Bits & Beers decided to run with the theme failures:
Have you failed?
Let’s live and learn, from each other.
If you have a failure to tell about – or better yet! – to show!
Please email us!
Here’s my contribution:
When success suddenly turns into failure – a personal change story
I once made the perfect plan for how to remove the quality department – it was a great success, the department was closed. It was at the time, when I was gradually moving from software development into process improvement. The company that I was with at the time had just gotten a new R&D manager, and I was lucky to get some influence. Some time earlier, a single person had been promoted to quality manager and been chartered to prepare for an ISO9001 certificate. Largely by documenting all the necessary processes one by one. Given the size and complexity of the company and the time it would take a single person to learn all the processes the whole thing just did not make any sense practically. And principally for a million other reasons – but let’s not go there.

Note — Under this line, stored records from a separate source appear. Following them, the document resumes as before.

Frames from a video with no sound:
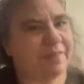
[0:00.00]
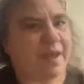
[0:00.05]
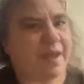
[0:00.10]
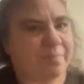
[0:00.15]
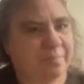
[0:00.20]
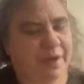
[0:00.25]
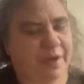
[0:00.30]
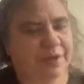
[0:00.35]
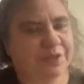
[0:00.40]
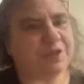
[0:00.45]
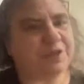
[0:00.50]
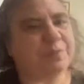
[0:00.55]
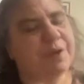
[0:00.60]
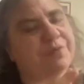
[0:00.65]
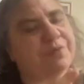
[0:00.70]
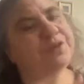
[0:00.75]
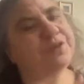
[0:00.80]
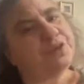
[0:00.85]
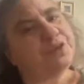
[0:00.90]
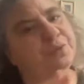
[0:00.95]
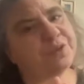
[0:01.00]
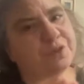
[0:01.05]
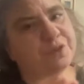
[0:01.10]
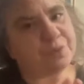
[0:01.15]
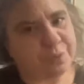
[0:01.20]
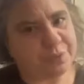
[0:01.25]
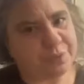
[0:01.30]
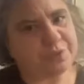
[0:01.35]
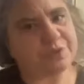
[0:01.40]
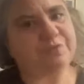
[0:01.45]
that much about the Jewish
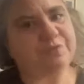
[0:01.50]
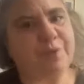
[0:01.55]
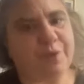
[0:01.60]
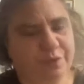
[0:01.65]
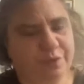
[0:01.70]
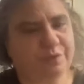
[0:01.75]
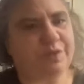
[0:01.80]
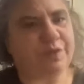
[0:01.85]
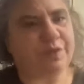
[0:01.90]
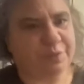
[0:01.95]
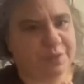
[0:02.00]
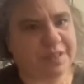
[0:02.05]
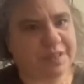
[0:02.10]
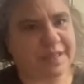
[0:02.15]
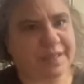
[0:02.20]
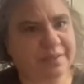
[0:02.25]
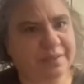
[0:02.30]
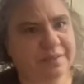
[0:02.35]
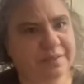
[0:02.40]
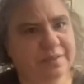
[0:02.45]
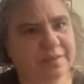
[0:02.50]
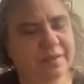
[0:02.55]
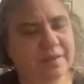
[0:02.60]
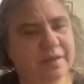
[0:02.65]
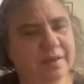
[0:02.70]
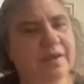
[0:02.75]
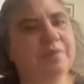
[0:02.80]
roots of both of those things,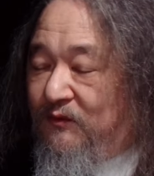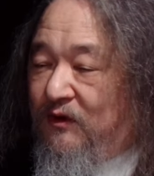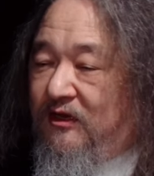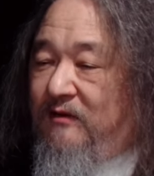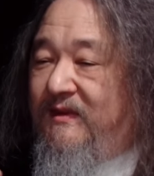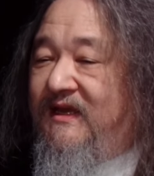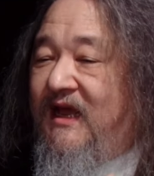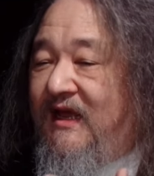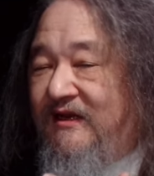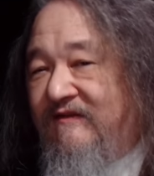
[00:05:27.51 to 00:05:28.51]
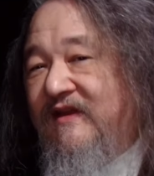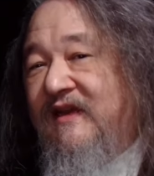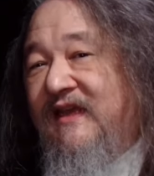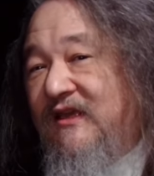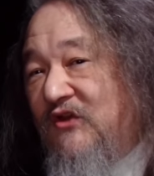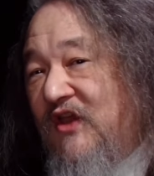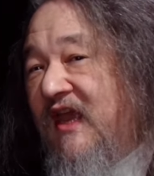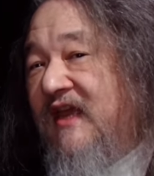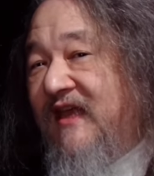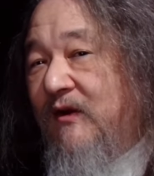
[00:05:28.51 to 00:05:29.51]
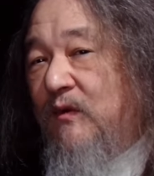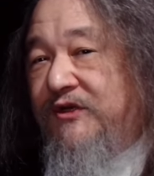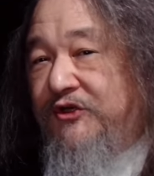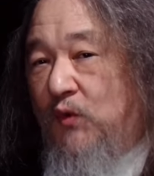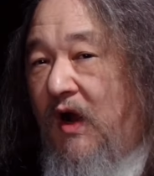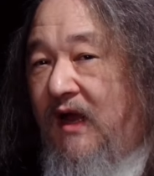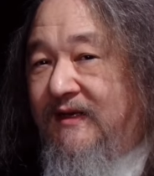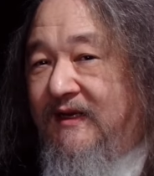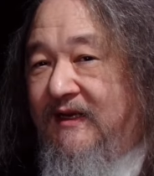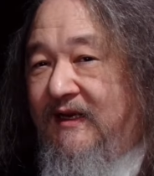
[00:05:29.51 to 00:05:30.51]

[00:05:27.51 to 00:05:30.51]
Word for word: and we're going to be kind of in a you can't get what you want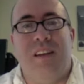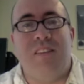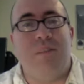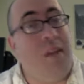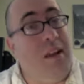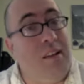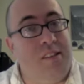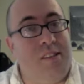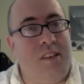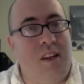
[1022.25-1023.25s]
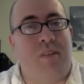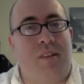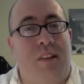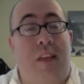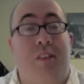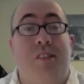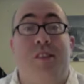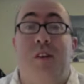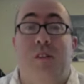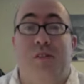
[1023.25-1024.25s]
demands everything. He
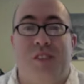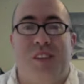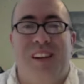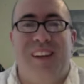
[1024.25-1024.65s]
deserves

Long story short I argued my case in a long well-prosed essay ment for my manager only. My manager without hesitation forwarded my proposal to the board of directors and without much ado the proposal was accepted. It really was a great success!

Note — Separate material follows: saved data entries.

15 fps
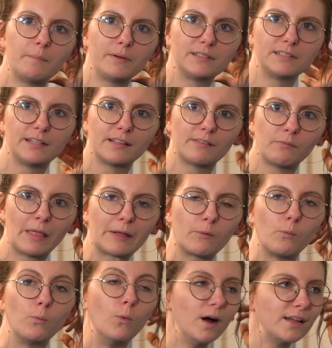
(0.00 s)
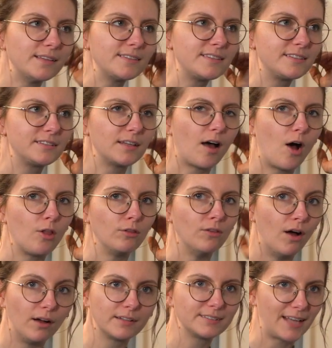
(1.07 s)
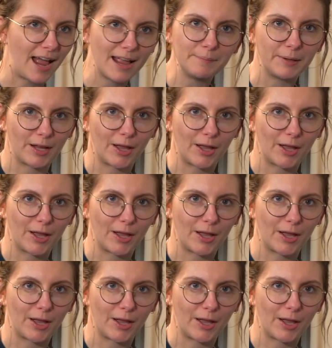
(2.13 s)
but like once a long timeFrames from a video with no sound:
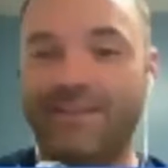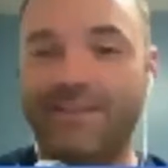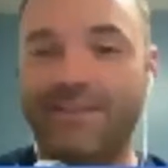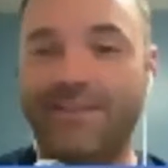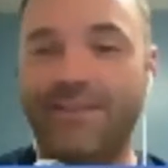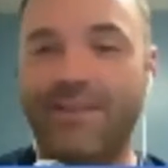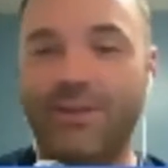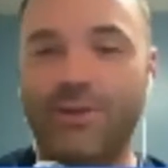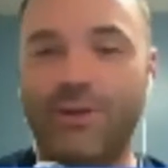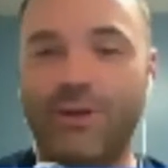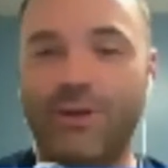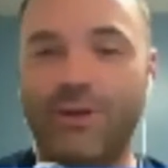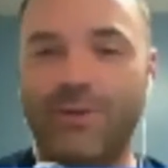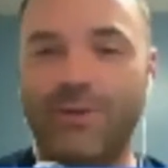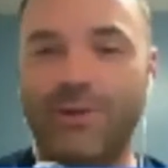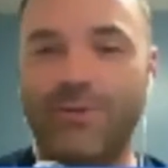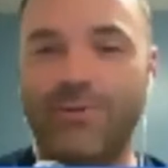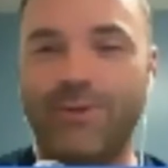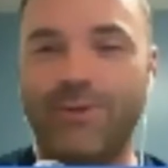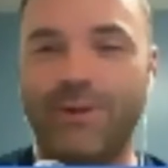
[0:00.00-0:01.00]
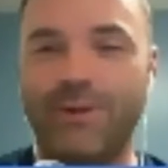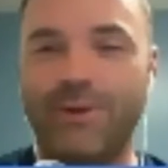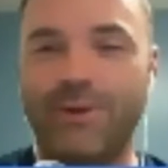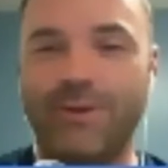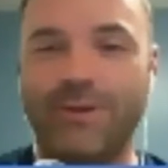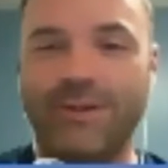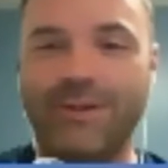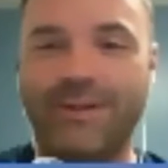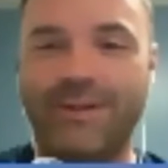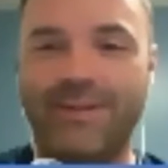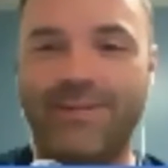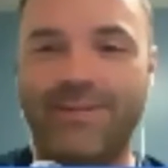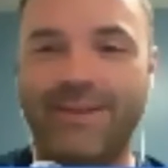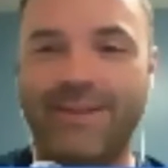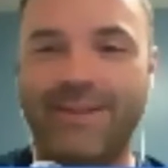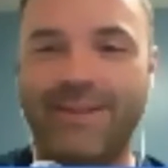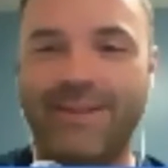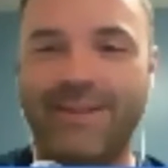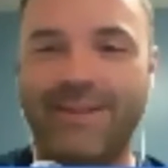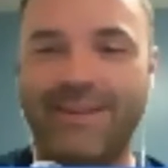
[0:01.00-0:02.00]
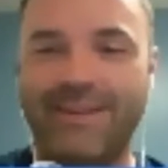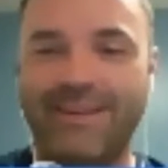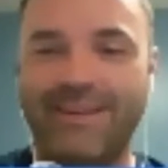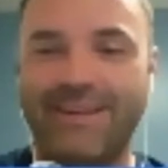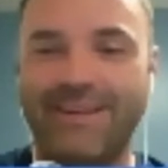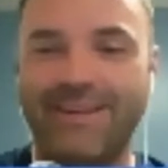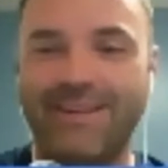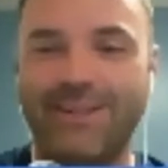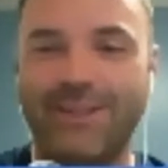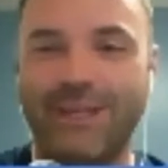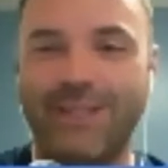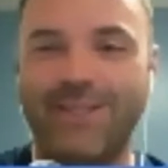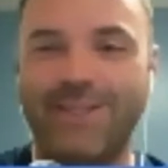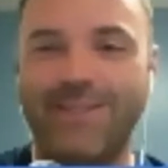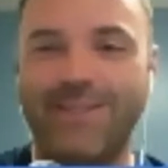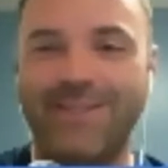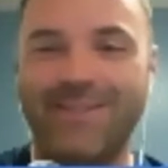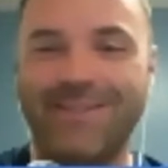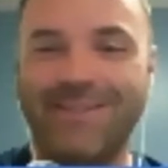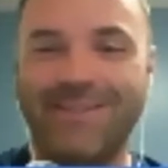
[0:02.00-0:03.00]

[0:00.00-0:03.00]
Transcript: living the dream. Good for you. All right. Jason?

But, in my eagerness I had forgotten to involve the head of the quality department, and this actually spoiled our personal and professional relationship completely.
The person moved on to another job and successfully build a testing department. But our relationship never became the same. Something had changed for ever and our earlier good cooperation in process improvement came to a complete hold.

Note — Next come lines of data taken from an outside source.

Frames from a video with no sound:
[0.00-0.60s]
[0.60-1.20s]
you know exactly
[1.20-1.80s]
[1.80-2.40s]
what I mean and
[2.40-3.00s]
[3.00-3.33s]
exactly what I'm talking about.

It never healed and eventually I left the company.
In many ways this was not a big deal. But, actually it was a big deal to me. I still feel – and know – that rationally what I proposed and what was done is the right thing. But, I learned a very powerful lesson about not putting yourself into a situation where you can judge and rule over your colleagues without their involvement or consent.
As a manager you can get away with this. But in the culture I was in, not as a colleague.
I often think back to this situation and wonder what I could have done differently – what do you think?
(My answer: It might not have been right, but was it important? In reality the company had far bigger fish to fry, so in many ways this was a false action – it had probably no practical implication – except spoiling my good relationship with a good colleague. My colleague didn’t make this personal – I made it personal by taking a biased focus on what was important. )
All in all, this turned out as a a powerful and expensive lesson learned – respect and involve your colleagues – only do and get done what is important and really make an impact to the big picture. Especially don’t mess with your colleagues – they might never forgive you!
And, if there is a point or morale to this, it must be – remember that:
It is not what you can do that is important to the company.
It is what is important to the company that you must do.